Hi! I've been asked to make a print catalogue for a collection of brooches. I've taken the pics and saved them for the web thinking that I was only going to be using them for the website.... Do I need to reshoot and use high resolution pictures??? The file size would be around 8kb (4 kb for thumbnails 11-15kb for full size images) The images will be not be blown up large on the print... they will be aprx 16 to a page.
If you try and blow those up they will look terrible. You are going to need to reshoot them, I am sorry to say.
For web you have them in 96 DPI the most, and for print you need them at least at 300 DPI, and for better quality at 600 DPI.
300 DPI is the minimum attribute to have them printed pretty clearly. You don't necessarily need to reshoot your photographs.. there was a program that enlarged images clearly somewhere but I can't find it anymore..
There no program who can enlarge that much so you can print at good quality. Basically, any enlargment is done based on the existing pixels, thus the quality will suffer. For instance, no stock site will accept enlarged photos.

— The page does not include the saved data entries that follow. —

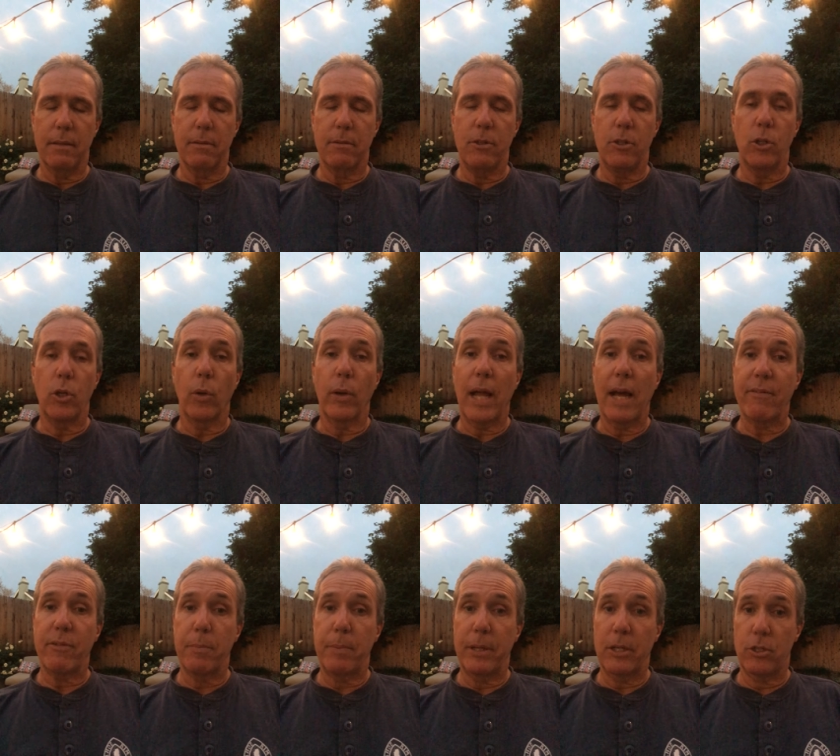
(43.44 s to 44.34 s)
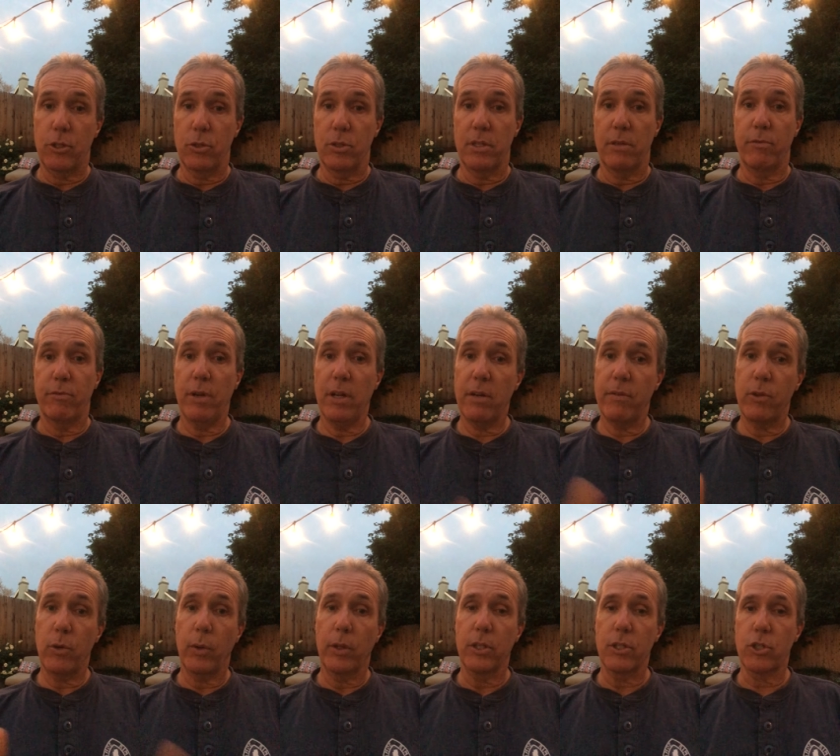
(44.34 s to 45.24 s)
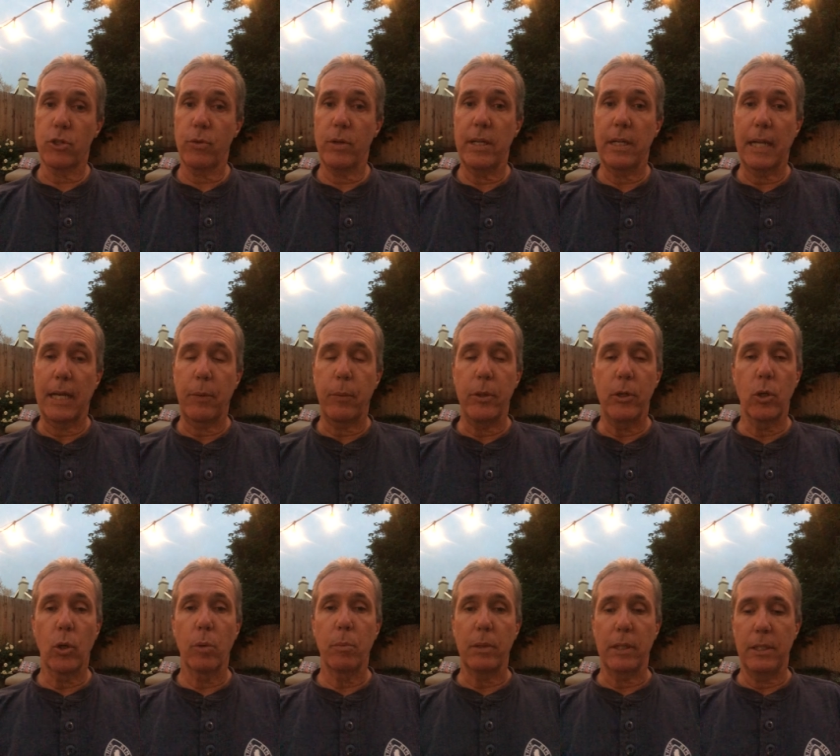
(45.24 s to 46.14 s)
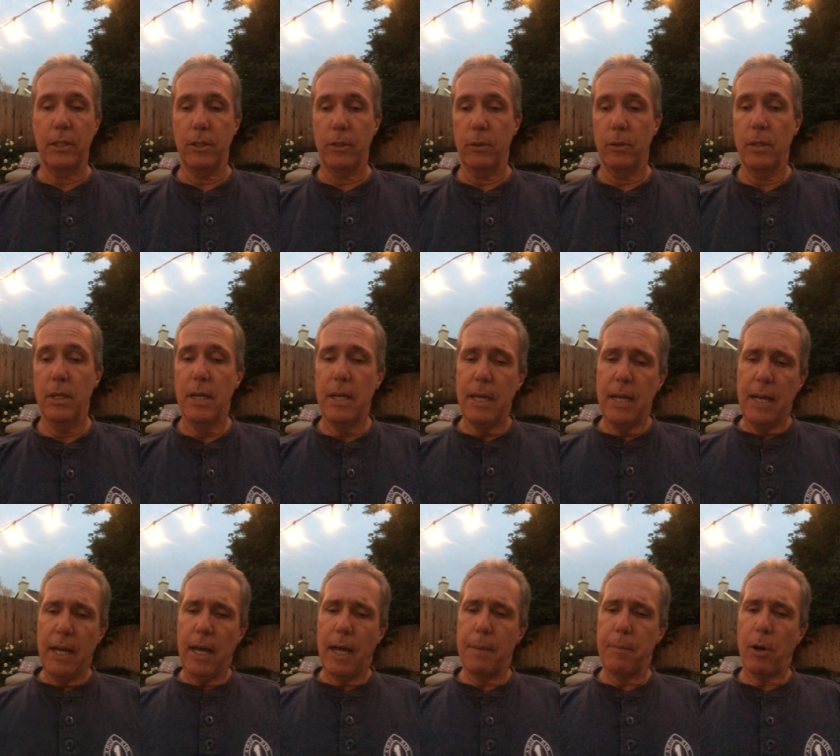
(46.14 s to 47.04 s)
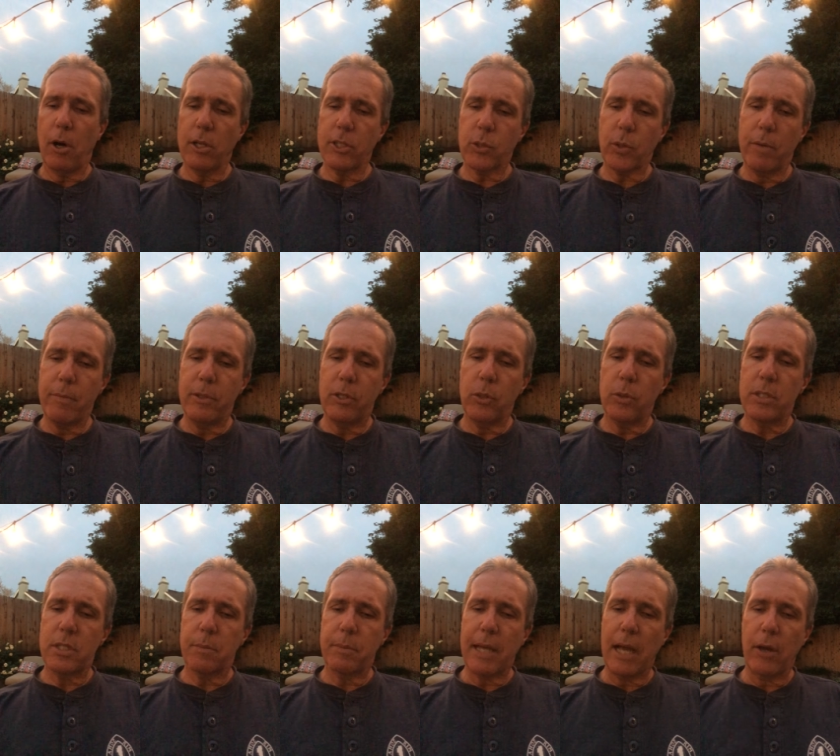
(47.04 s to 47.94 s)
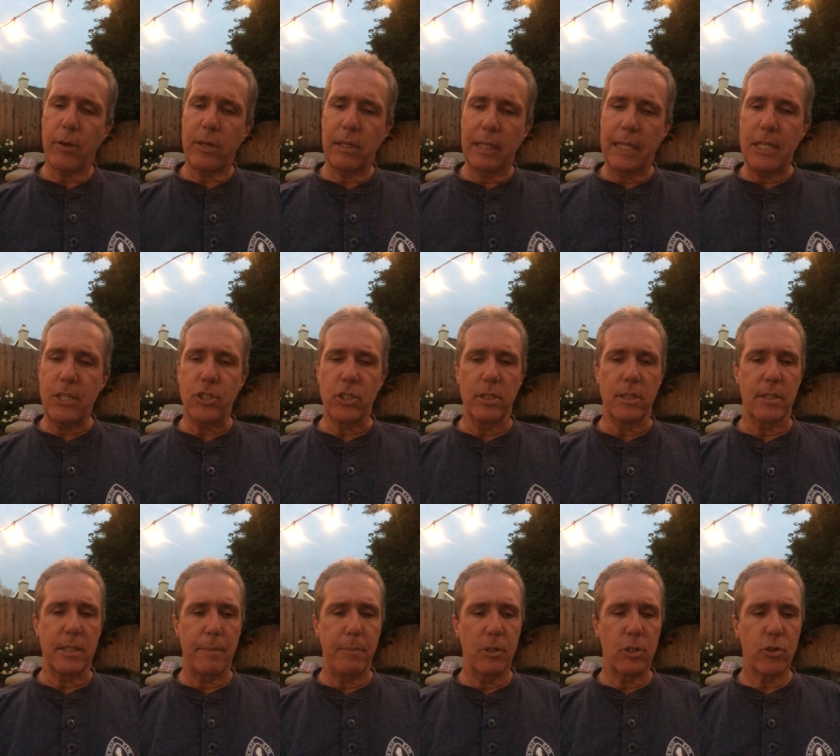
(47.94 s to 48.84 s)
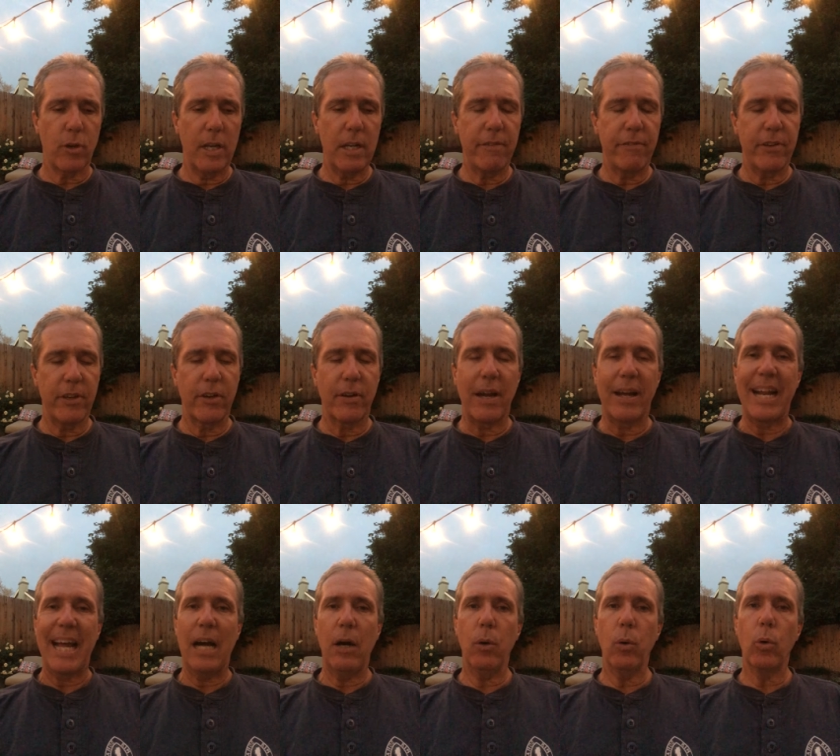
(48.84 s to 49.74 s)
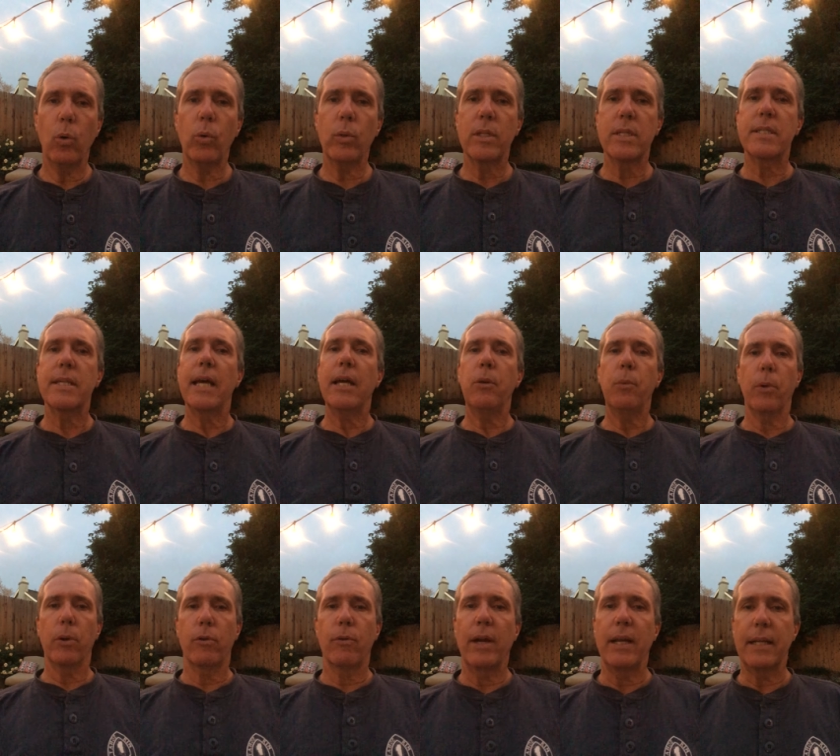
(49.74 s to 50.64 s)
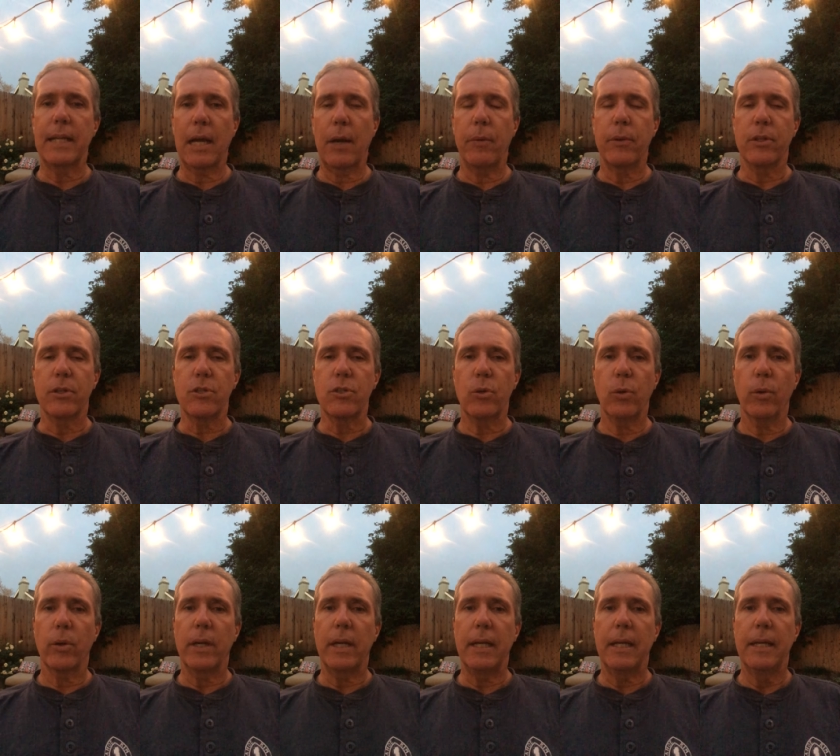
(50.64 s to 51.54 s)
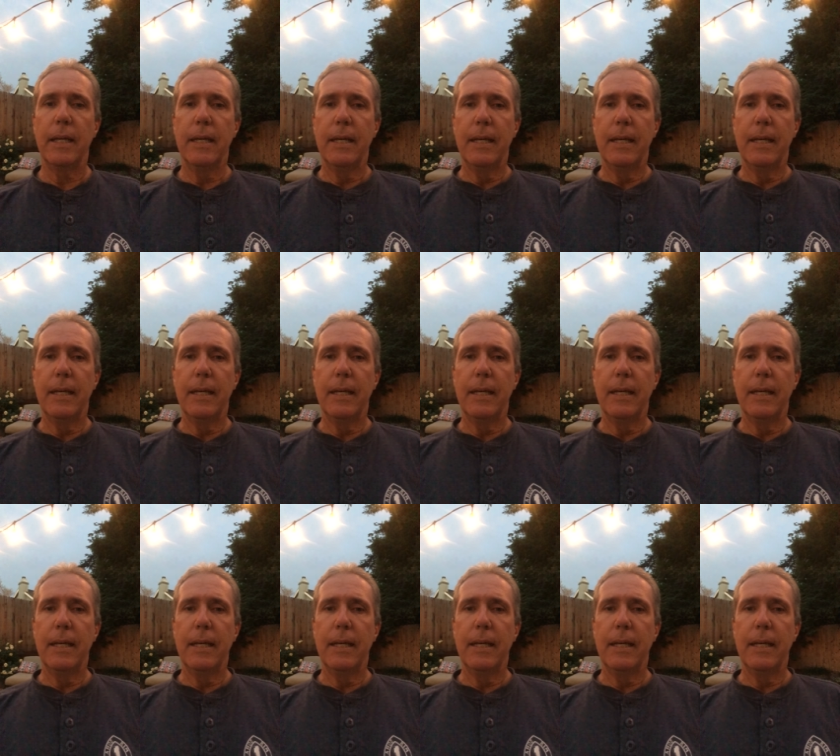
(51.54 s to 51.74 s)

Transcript: you don't have the pictures in front of you on the screen like we normally do. Also, I've been doing some calculations. I've been trying to figure out how old is Edward right now in the story.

As mentioned above, its a re-shoot or find the original shots before they were downsized. You'll need 300dpi images or 400dpi images for top end quality. I'm not sure why ppl in this forum suggest 600dpi as its beyond what print can handle and would be downsized to max 400dpi by the RIP. The only reason for saving at such a high resolution would be if the artwork was pro'd down. You could possibly get away with 200dpi considering they are being used small but with your current image size I wouldn't recommend resampling these images.